### Task brief
Your task is to retype every entry exactly while omitting the pictures.

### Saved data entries
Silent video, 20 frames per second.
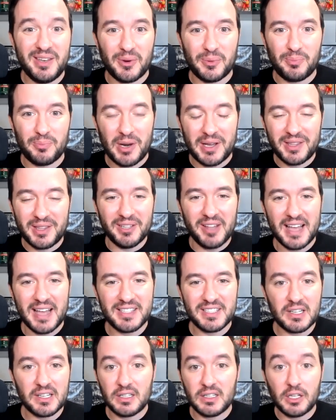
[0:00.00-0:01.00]
Bring the
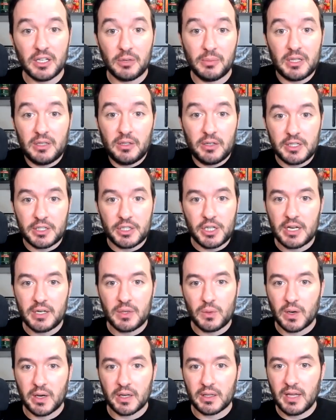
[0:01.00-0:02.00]
lens in a little bit, look at
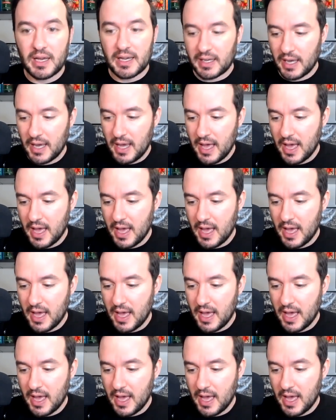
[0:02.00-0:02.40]
January, like,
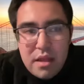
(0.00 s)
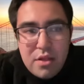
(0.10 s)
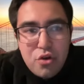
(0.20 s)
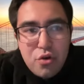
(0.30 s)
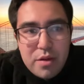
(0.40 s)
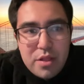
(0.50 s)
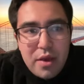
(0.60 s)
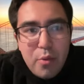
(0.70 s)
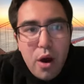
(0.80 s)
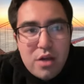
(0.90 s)
They do, but
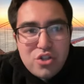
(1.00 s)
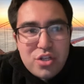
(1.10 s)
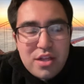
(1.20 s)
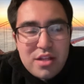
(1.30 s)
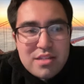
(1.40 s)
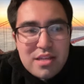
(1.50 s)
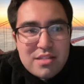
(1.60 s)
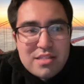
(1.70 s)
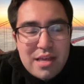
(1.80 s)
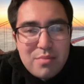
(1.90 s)
like Washington is at
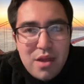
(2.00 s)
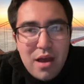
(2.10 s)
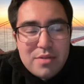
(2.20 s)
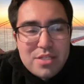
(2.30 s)
the same time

### Solution to the exercise
Silent video, 20 frames per second.
[0:00.00-0:01.00]
Bring the
[0:01.00-0:02.00]
lens in a little bit, look at
[0:02.00-0:02.40]
January, like,
(0.00 s)
(0.10 s)
(0.20 s)
(0.30 s)
(0.40 s)
(0.50 s)
(0.60 s)
(0.70 s)
(0.80 s)
(0.90 s)
They do, but
(1.00 s)
(1.10 s)
(1.20 s)
(1.30 s)
(1.40 s)
(1.50 s)
(1.60 s)
(1.70 s)
(1.80 s)
(1.90 s)
like Washington is at
(2.00 s)
(2.10 s)
(2.20 s)
(2.30 s)
the same time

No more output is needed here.